**EXCERPTED RECORDS**
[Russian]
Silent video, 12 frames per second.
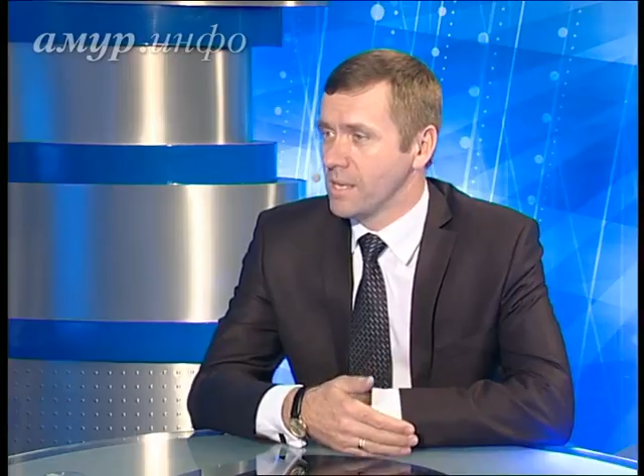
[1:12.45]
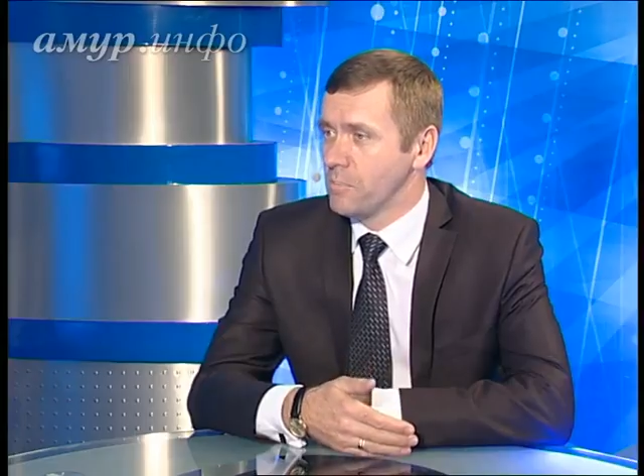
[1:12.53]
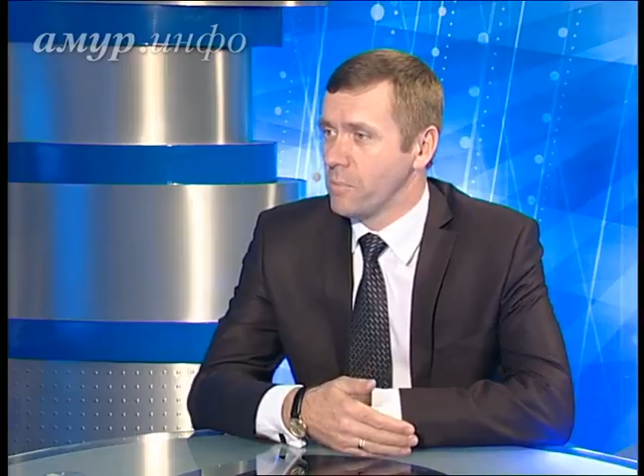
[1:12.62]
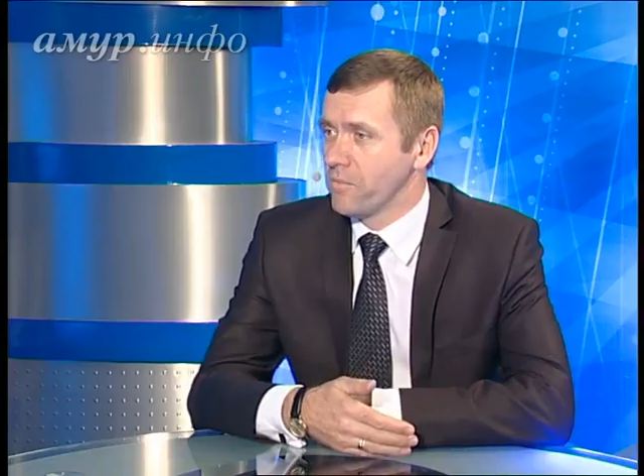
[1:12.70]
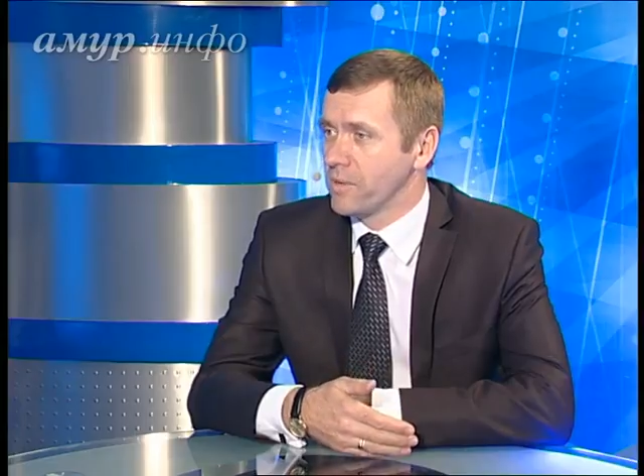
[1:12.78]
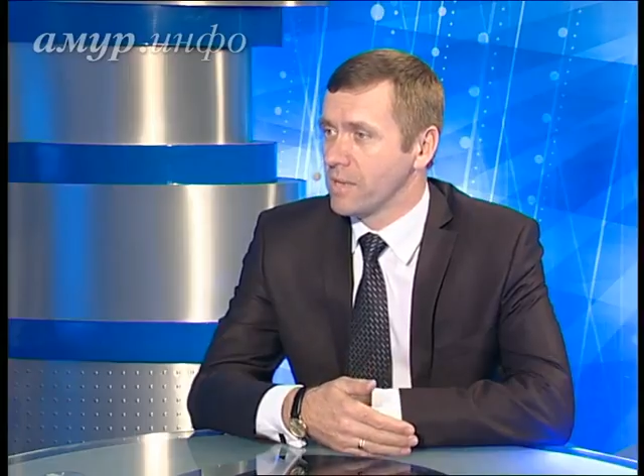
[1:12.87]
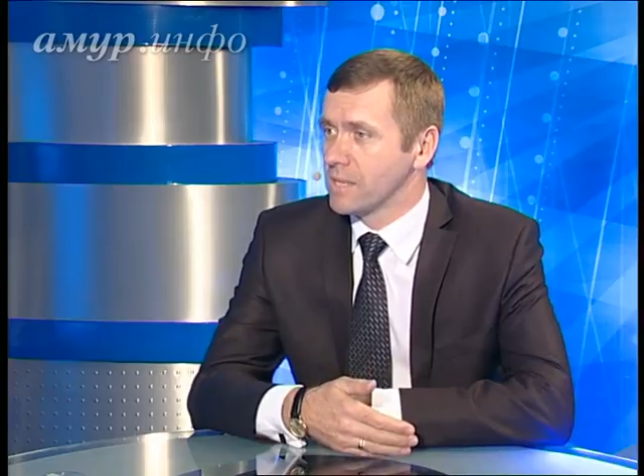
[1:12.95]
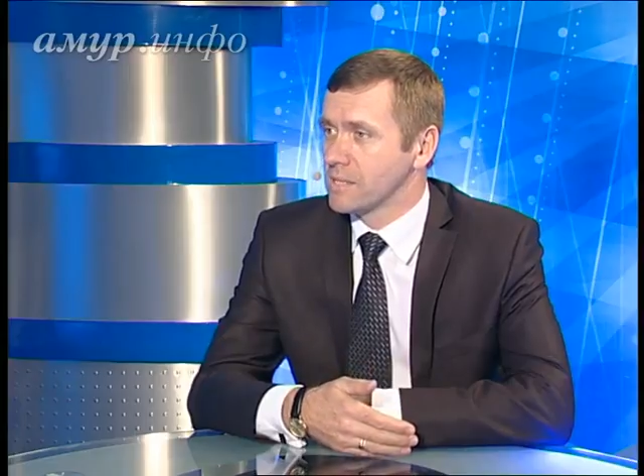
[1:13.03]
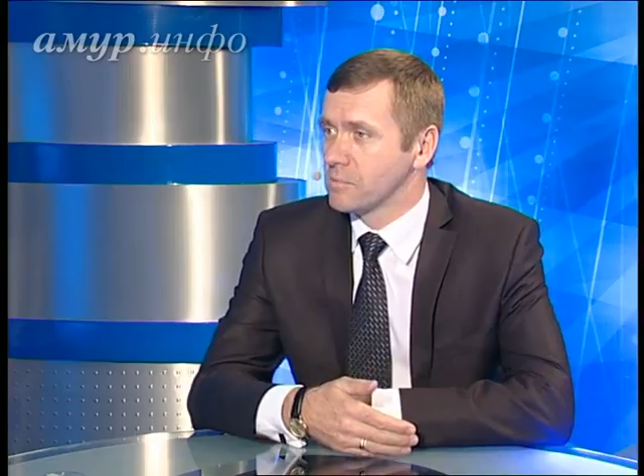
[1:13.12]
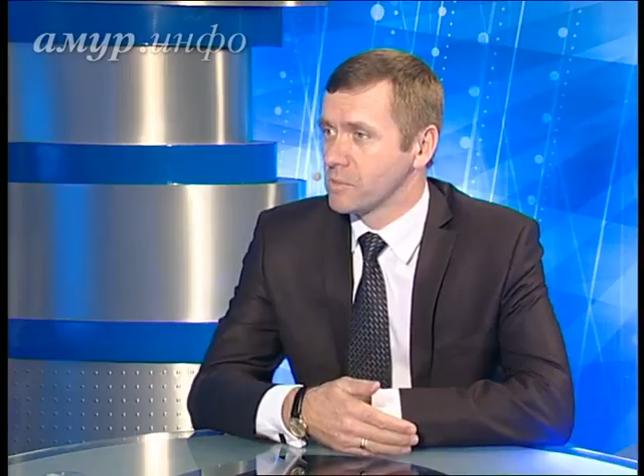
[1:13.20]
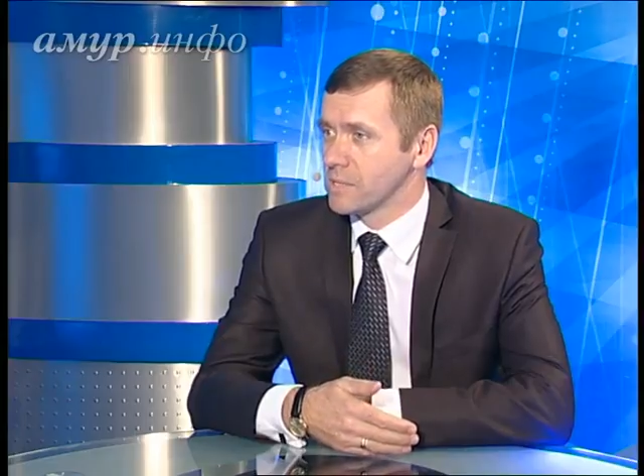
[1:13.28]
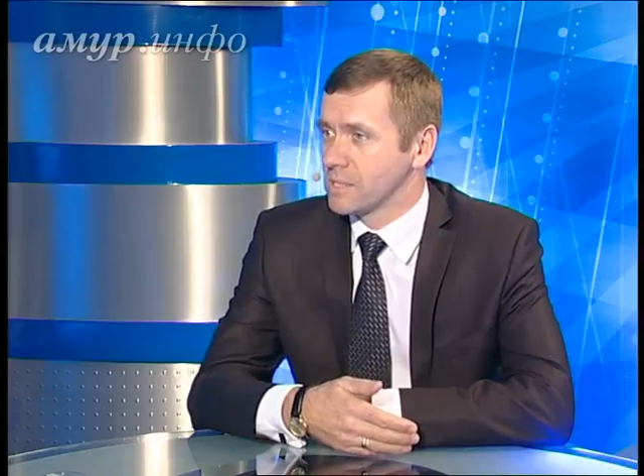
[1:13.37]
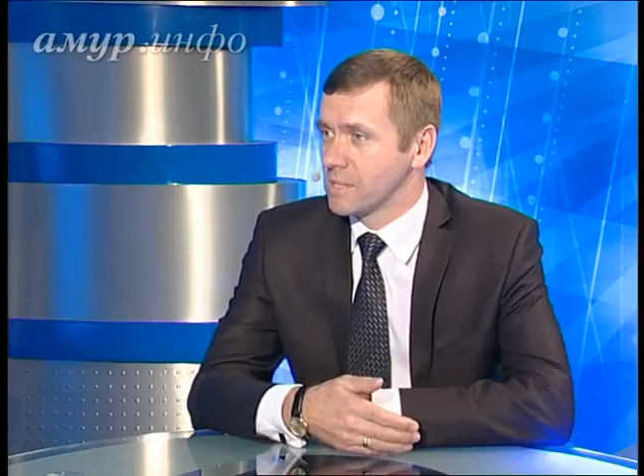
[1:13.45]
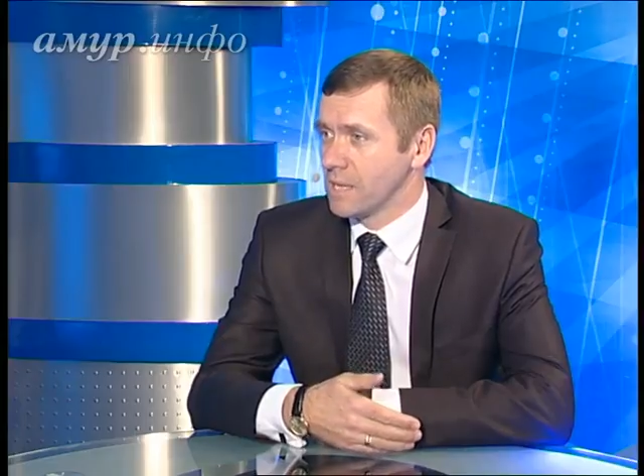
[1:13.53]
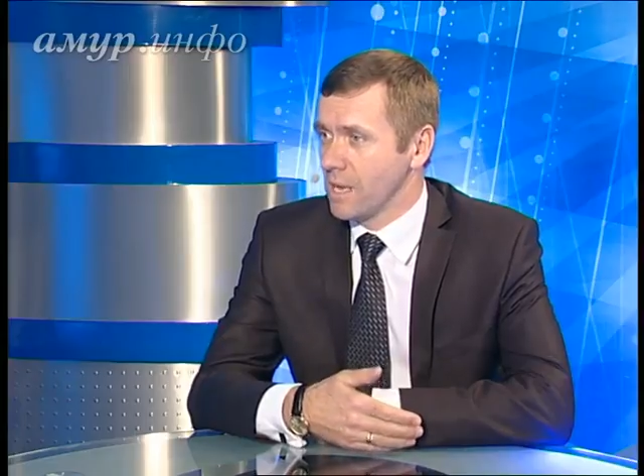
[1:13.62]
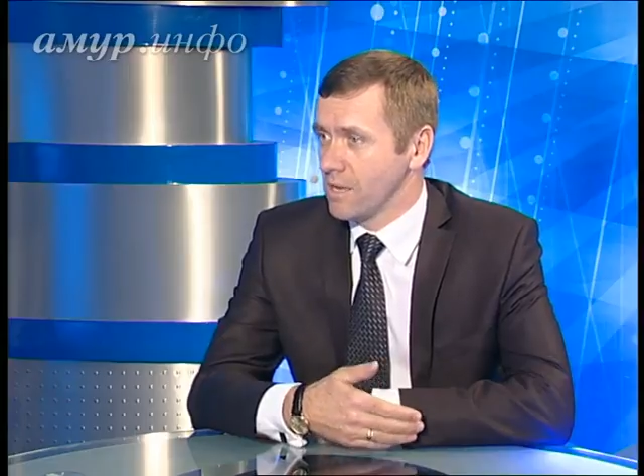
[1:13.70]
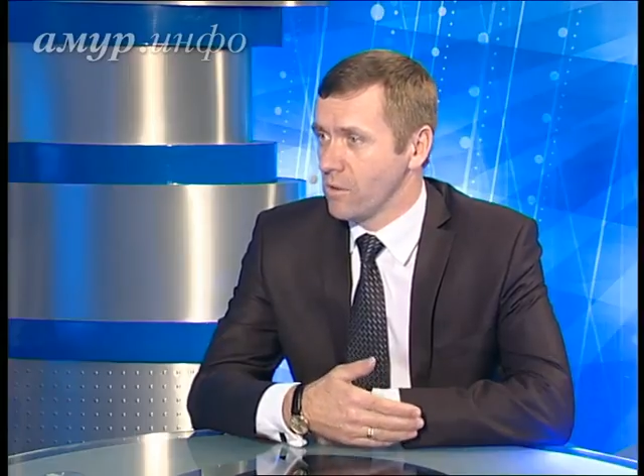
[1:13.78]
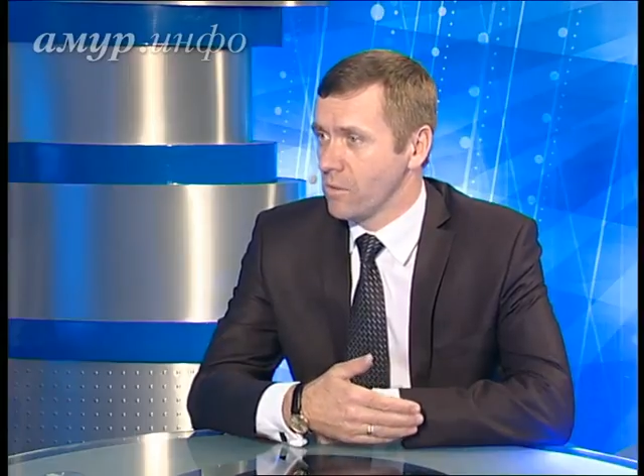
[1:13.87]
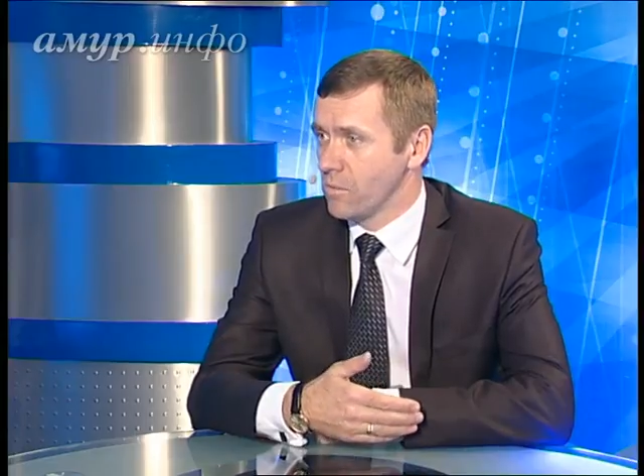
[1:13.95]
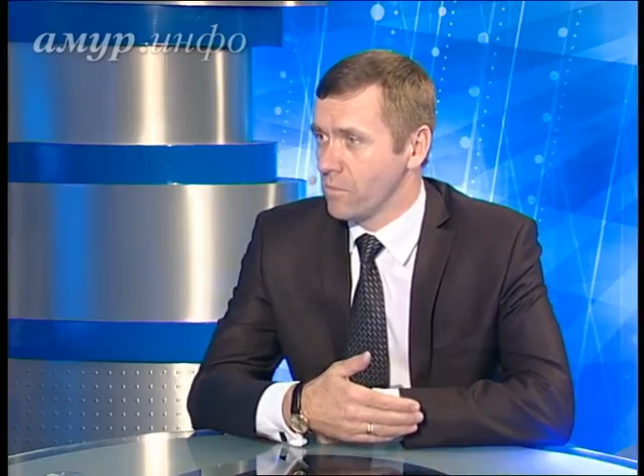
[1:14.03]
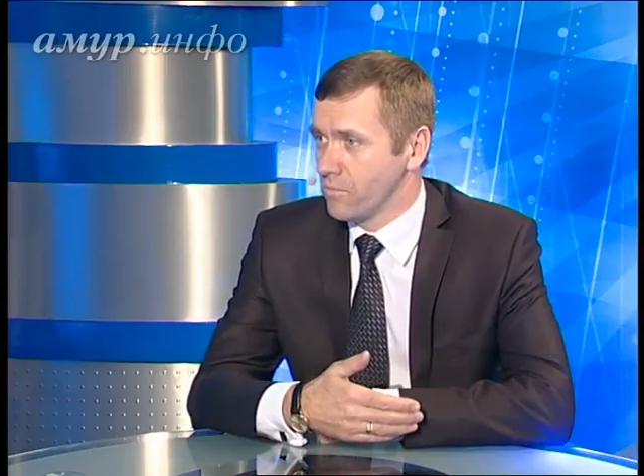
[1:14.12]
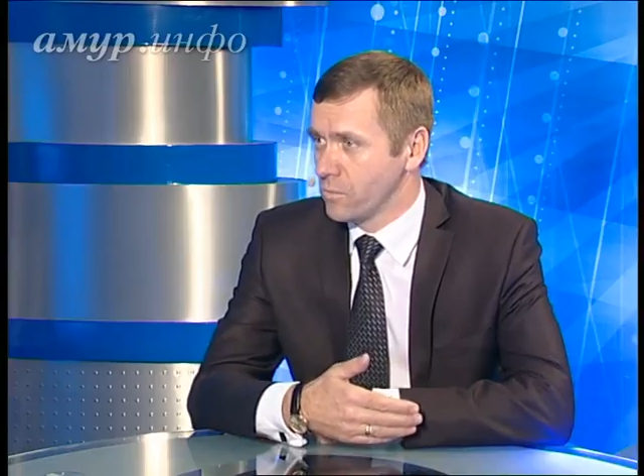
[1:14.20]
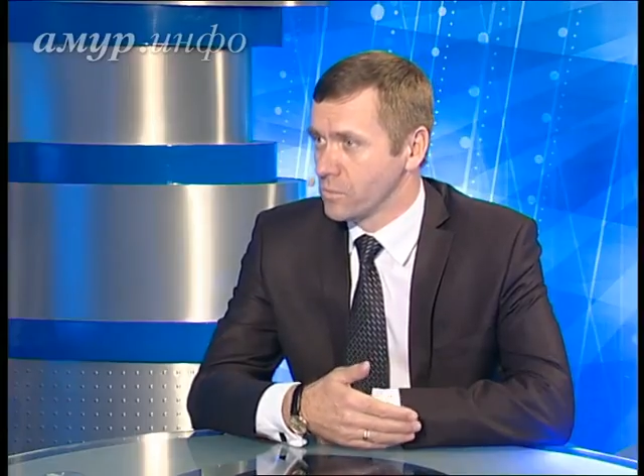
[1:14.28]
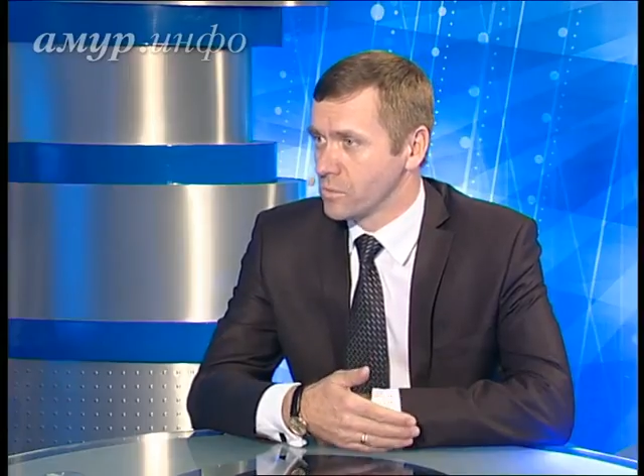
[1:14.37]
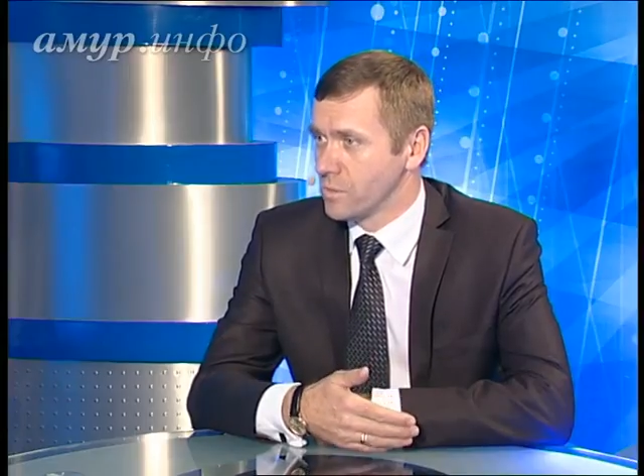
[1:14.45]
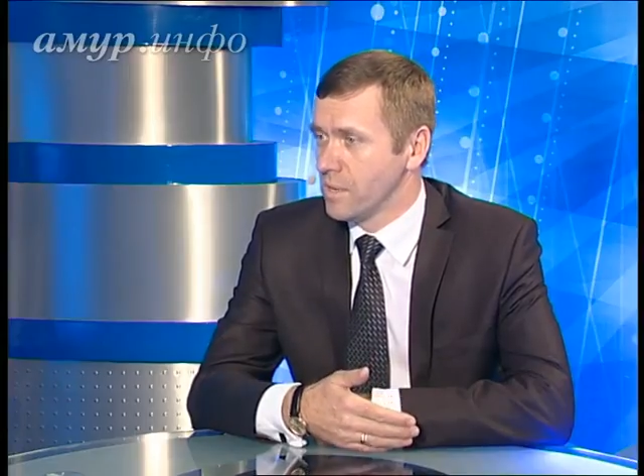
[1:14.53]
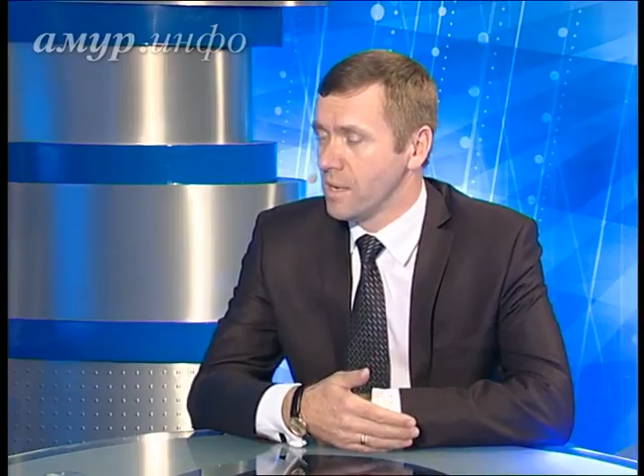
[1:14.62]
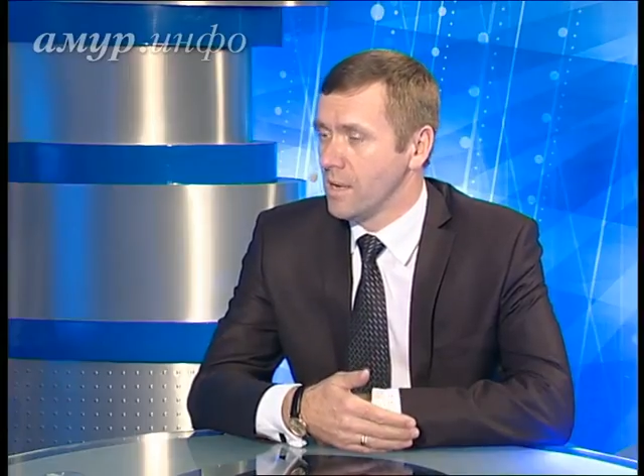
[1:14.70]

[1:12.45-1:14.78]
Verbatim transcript: ни по финансовому состоянию вузу,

**WHAT THE TASK REQUIRES**
Your answer should copy the listing word for word, with no pictures in it.

**SOLUTION FOR THIS TASK**
[Russian]
Silent video, 12 frames per second.
[1:12.45]
[1:12.53]
[1:12.62]
[1:12.70]
[1:12.78]
[1:12.87]
[1:12.95]
[1:13.03]
[1:13.12]
[1:13.20]
[1:13.28]
[1:13.37]
[1:13.45]
[1:13.53]
[1:13.62]
[1:13.70]
[1:13.78]
[1:13.87]
[1:13.95]
[1:14.03]
[1:14.12]
[1:14.20]
[1:14.28]
[1:14.37]
[1:14.45]
[1:14.53]
[1:14.62]
[1:14.70]

[1:12.45-1:14.78]
Verbatim transcript: ни по финансовому состоянию вузу,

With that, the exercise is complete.